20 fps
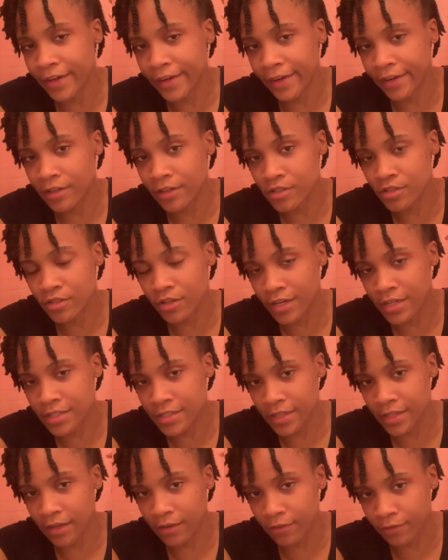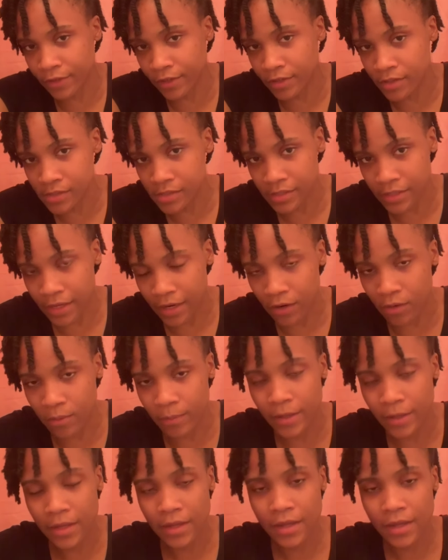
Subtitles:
hair starts at for your scalp.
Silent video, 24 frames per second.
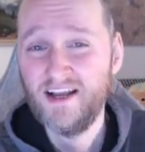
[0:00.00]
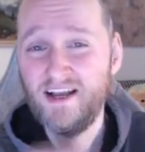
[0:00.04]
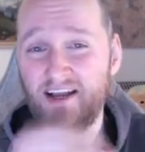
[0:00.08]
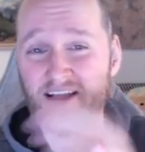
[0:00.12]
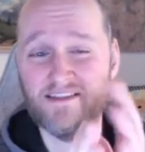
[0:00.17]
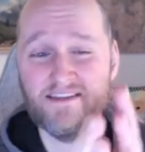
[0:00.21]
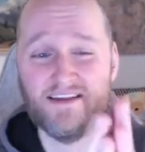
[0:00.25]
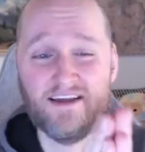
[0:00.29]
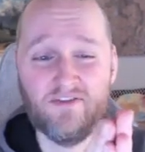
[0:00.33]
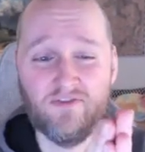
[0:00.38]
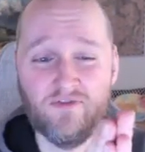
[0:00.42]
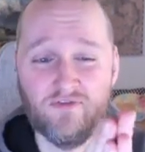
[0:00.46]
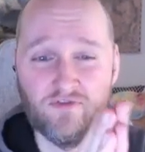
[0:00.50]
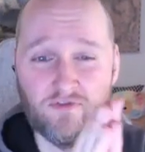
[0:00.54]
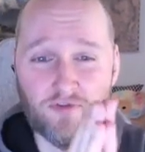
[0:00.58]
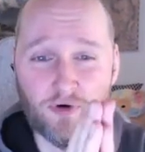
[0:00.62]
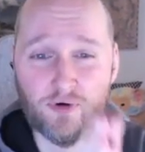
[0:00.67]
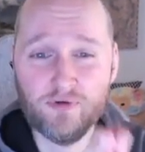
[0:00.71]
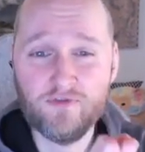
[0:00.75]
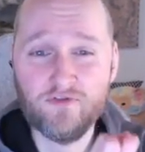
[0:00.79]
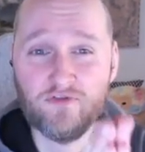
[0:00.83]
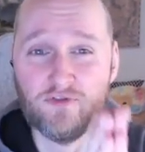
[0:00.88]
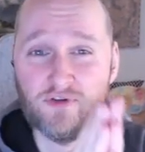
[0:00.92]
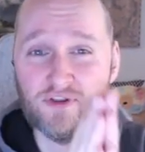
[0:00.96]
and that
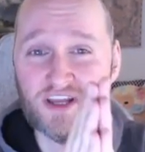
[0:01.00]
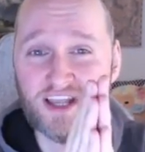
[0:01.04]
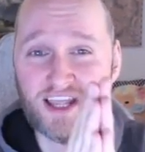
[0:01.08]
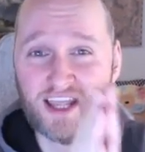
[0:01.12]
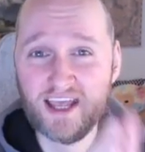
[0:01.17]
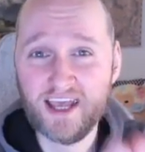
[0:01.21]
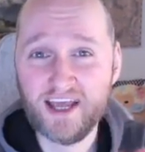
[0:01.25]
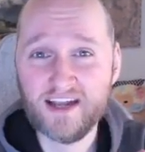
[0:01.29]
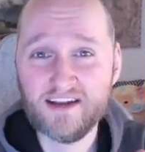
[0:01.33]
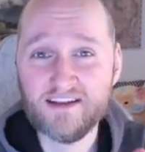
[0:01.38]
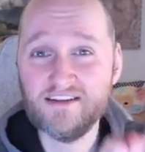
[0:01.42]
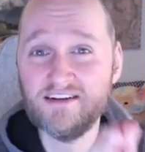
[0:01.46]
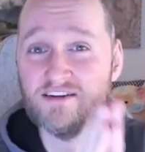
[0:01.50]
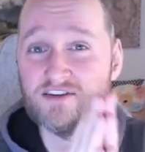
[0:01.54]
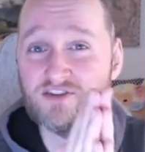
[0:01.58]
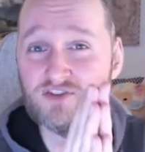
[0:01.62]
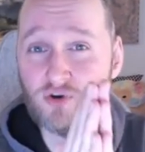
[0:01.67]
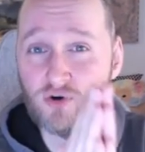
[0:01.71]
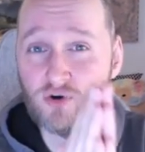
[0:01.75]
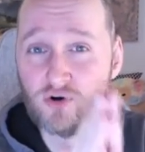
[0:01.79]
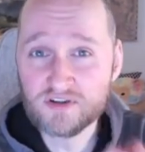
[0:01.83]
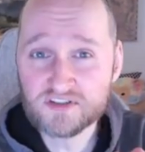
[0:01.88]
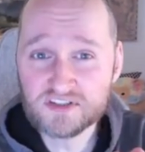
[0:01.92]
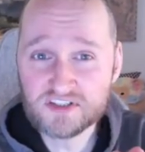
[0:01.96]
vote for the candidate is
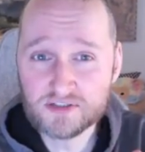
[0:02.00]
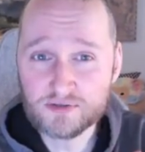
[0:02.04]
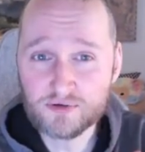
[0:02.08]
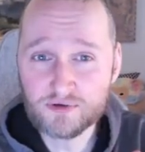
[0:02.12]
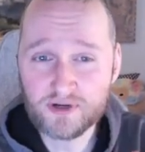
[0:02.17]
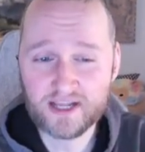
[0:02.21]
also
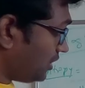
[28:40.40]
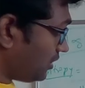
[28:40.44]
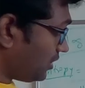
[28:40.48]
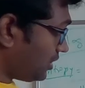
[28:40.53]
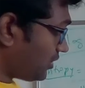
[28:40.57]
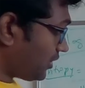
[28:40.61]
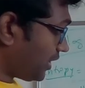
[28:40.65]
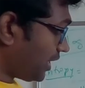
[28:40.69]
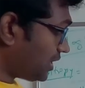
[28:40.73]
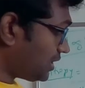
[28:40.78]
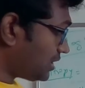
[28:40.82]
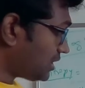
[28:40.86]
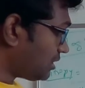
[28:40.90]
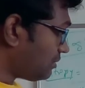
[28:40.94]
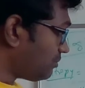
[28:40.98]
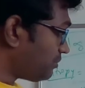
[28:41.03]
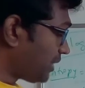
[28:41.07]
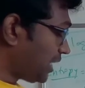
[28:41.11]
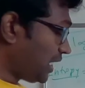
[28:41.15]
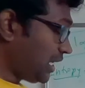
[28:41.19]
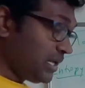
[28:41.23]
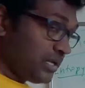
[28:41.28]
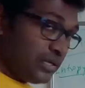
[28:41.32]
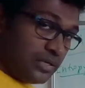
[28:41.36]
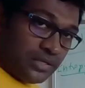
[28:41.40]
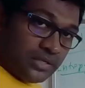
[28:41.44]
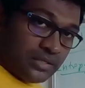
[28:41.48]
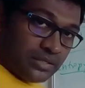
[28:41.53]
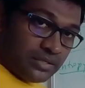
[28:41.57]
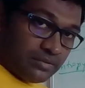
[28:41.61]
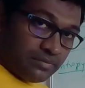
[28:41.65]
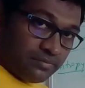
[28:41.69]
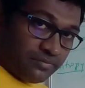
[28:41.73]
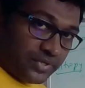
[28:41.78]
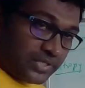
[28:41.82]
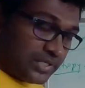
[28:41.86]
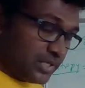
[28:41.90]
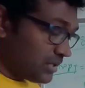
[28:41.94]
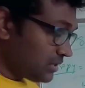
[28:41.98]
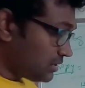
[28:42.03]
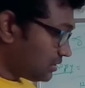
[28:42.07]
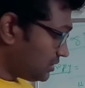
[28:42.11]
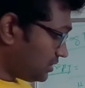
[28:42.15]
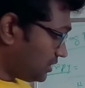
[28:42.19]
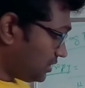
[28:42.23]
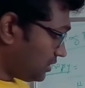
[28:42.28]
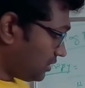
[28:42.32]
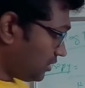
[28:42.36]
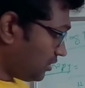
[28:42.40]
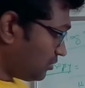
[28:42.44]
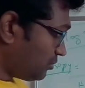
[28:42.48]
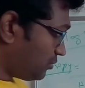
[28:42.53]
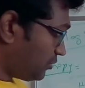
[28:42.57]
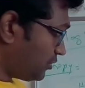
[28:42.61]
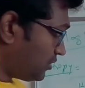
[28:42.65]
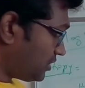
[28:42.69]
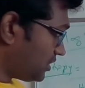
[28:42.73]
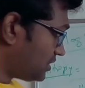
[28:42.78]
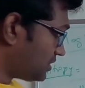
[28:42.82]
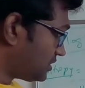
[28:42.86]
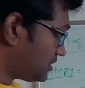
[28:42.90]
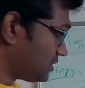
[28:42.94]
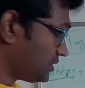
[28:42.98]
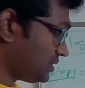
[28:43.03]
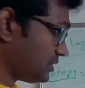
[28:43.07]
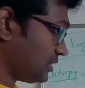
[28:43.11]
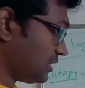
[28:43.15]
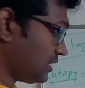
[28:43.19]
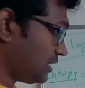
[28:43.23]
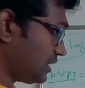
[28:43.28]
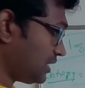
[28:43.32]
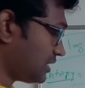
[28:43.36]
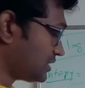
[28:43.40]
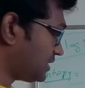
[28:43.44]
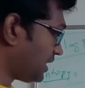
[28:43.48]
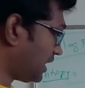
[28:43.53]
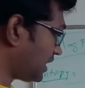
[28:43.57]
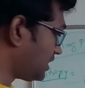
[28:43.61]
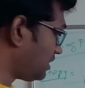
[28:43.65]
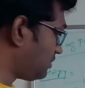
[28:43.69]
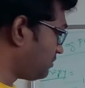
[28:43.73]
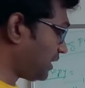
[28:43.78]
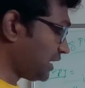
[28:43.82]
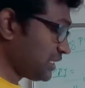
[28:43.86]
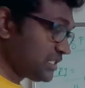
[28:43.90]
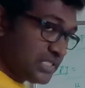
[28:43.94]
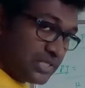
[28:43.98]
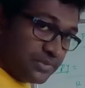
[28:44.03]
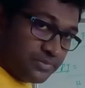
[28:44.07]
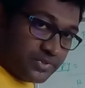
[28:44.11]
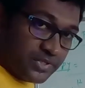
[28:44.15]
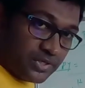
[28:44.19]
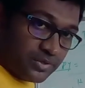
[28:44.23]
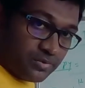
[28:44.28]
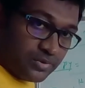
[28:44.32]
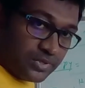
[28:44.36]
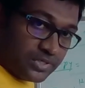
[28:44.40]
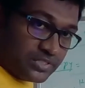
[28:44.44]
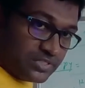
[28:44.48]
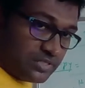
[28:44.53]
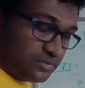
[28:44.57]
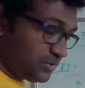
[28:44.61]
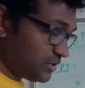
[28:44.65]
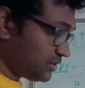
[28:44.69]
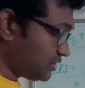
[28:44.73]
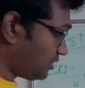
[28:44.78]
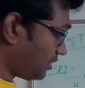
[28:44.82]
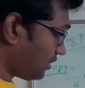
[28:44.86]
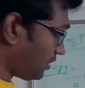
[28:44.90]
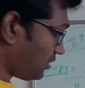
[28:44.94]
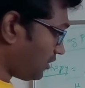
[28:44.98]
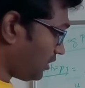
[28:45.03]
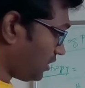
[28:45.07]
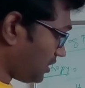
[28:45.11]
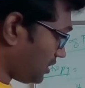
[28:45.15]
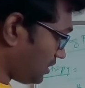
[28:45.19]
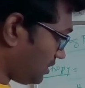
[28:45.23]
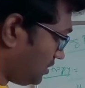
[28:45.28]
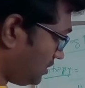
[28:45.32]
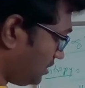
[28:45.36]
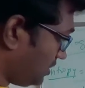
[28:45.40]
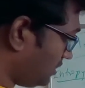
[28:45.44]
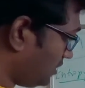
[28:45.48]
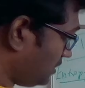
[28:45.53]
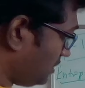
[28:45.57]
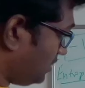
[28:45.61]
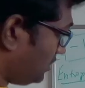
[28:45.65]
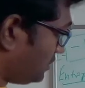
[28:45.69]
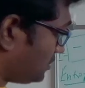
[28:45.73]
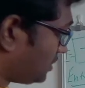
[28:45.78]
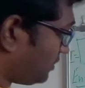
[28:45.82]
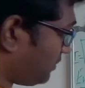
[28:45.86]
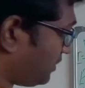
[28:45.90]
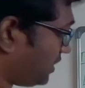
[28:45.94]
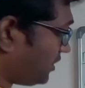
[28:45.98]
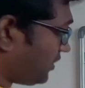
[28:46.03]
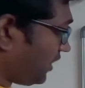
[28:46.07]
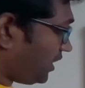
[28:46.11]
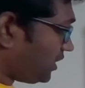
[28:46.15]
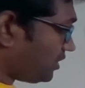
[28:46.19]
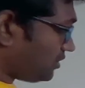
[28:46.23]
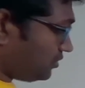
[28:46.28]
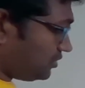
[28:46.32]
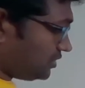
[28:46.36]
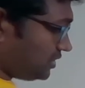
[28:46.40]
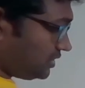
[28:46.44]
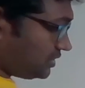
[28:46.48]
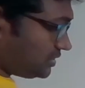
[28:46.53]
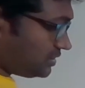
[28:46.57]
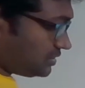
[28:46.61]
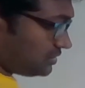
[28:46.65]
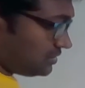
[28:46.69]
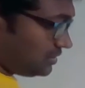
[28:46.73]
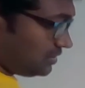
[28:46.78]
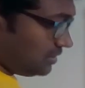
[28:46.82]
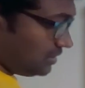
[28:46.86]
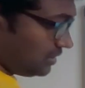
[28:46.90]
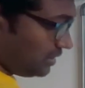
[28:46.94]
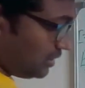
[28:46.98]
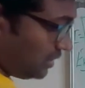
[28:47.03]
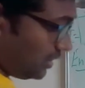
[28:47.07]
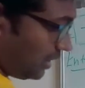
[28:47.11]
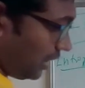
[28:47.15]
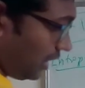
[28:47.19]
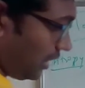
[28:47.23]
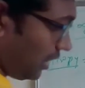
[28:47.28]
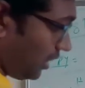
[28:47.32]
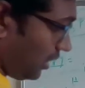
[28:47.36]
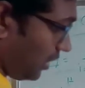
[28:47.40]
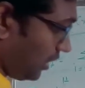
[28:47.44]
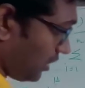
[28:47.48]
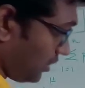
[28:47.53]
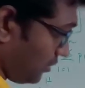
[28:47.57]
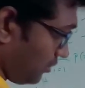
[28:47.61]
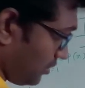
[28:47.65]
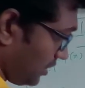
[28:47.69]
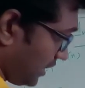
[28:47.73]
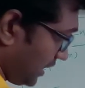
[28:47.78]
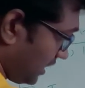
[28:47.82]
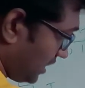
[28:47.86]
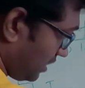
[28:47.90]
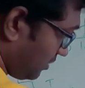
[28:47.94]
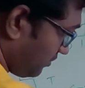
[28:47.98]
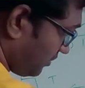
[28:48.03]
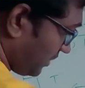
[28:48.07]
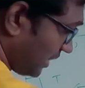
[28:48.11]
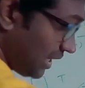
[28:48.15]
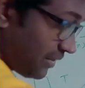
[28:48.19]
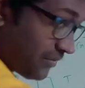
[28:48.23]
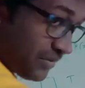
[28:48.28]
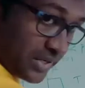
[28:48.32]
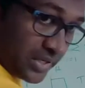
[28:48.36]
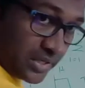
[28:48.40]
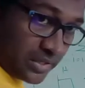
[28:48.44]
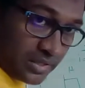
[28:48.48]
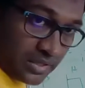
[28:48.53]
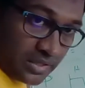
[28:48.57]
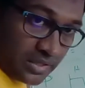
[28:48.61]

You are trying to compare whether the output is exactly matching with the true distribution or not. So when you try to do this, you will end up having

Goal of the exercise
Your answer must be an exact repeat of the records above, with no pictures in it.

Output for this exercise
20 fps
Subtitles:
hair starts at for your scalp.
Silent video, 24 frames per second.
[0:00.00]
[0:00.04]
[0:00.08]
[0:00.12]
[0:00.17]
[0:00.21]
[0:00.25]
[0:00.29]
[0:00.33]
[0:00.38]
[0:00.42]
[0:00.46]
[0:00.50]
[0:00.54]
[0:00.58]
[0:00.62]
[0:00.67]
[0:00.71]
[0:00.75]
[0:00.79]
[0:00.83]
[0:00.88]
[0:00.92]
[0:00.96]
and that
[0:01.00]
[0:01.04]
[0:01.08]
[0:01.12]
[0:01.17]
[0:01.21]
[0:01.25]
[0:01.29]
[0:01.33]
[0:01.38]
[0:01.42]
[0:01.46]
[0:01.50]
[0:01.54]
[0:01.58]
[0:01.62]
[0:01.67]
[0:01.71]
[0:01.75]
[0:01.79]
[0:01.83]
[0:01.88]
[0:01.92]
[0:01.96]
vote for the candidate is
[0:02.00]
[0:02.04]
[0:02.08]
[0:02.12]
[0:02.17]
[0:02.21]
also
[28:40.40]
[28:40.44]
[28:40.48]
[28:40.53]
[28:40.57]
[28:40.61]
[28:40.65]
[28:40.69]
[28:40.73]
[28:40.78]
[28:40.82]
[28:40.86]
[28:40.90]
[28:40.94]
[28:40.98]
[28:41.03]
[28:41.07]
[28:41.11]
[28:41.15]
[28:41.19]
[28:41.23]
[28:41.28]
[28:41.32]
[28:41.36]
[28:41.40]
[28:41.44]
[28:41.48]
[28:41.53]
[28:41.57]
[28:41.61]
[28:41.65]
[28:41.69]
[28:41.73]
[28:41.78]
[28:41.82]
[28:41.86]
[28:41.90]
[28:41.94]
[28:41.98]
[28:42.03]
[28:42.07]
[28:42.11]
[28:42.15]
[28:42.19]
[28:42.23]
[28:42.28]
[28:42.32]
[28:42.36]
[28:42.40]
[28:42.44]
[28:42.48]
[28:42.53]
[28:42.57]
[28:42.61]
[28:42.65]
[28:42.69]
[28:42.73]
[28:42.78]
[28:42.82]
[28:42.86]
[28:42.90]
[28:42.94]
[28:42.98]
[28:43.03]
[28:43.07]
[28:43.11]
[28:43.15]
[28:43.19]
[28:43.23]
[28:43.28]
[28:43.32]
[28:43.36]
[28:43.40]
[28:43.44]
[28:43.48]
[28:43.53]
[28:43.57]
[28:43.61]
[28:43.65]
[28:43.69]
[28:43.73]
[28:43.78]
[28:43.82]
[28:43.86]
[28:43.90]
[28:43.94]
[28:43.98]
[28:44.03]
[28:44.07]
[28:44.11]
[28:44.15]
[28:44.19]
[28:44.23]
[28:44.28]
[28:44.32]
[28:44.36]
[28:44.40]
[28:44.44]
[28:44.48]
[28:44.53]
[28:44.57]
[28:44.61]
[28:44.65]
[28:44.69]
[28:44.73]
[28:44.78]
[28:44.82]
[28:44.86]
[28:44.90]
[28:44.94]
[28:44.98]
[28:45.03]
[28:45.07]
[28:45.11]
[28:45.15]
[28:45.19]
[28:45.23]
[28:45.28]
[28:45.32]
[28:45.36]
[28:45.40]
[28:45.44]
[28:45.48]
[28:45.53]
[28:45.57]
[28:45.61]
[28:45.65]
[28:45.69]
[28:45.73]
[28:45.78]
[28:45.82]
[28:45.86]
[28:45.90]
[28:45.94]
[28:45.98]
[28:46.03]
[28:46.07]
[28:46.11]
[28:46.15]
[28:46.19]
[28:46.23]
[28:46.28]
[28:46.32]
[28:46.36]
[28:46.40]
[28:46.44]
[28:46.48]
[28:46.53]
[28:46.57]
[28:46.61]
[28:46.65]
[28:46.69]
[28:46.73]
[28:46.78]
[28:46.82]
[28:46.86]
[28:46.90]
[28:46.94]
[28:46.98]
[28:47.03]
[28:47.07]
[28:47.11]
[28:47.15]
[28:47.19]
[28:47.23]
[28:47.28]
[28:47.32]
[28:47.36]
[28:47.40]
[28:47.44]
[28:47.48]
[28:47.53]
[28:47.57]
[28:47.61]
[28:47.65]
[28:47.69]
[28:47.73]
[28:47.78]
[28:47.82]
[28:47.86]
[28:47.90]
[28:47.94]
[28:47.98]
[28:48.03]
[28:48.07]
[28:48.11]
[28:48.15]
[28:48.19]
[28:48.23]
[28:48.28]
[28:48.32]
[28:48.36]
[28:48.40]
[28:48.44]
[28:48.48]
[28:48.53]
[28:48.57]
[28:48.61]

You are trying to compare whether the output is exactly matching with the true distribution or not. So when you try to do this, you will end up having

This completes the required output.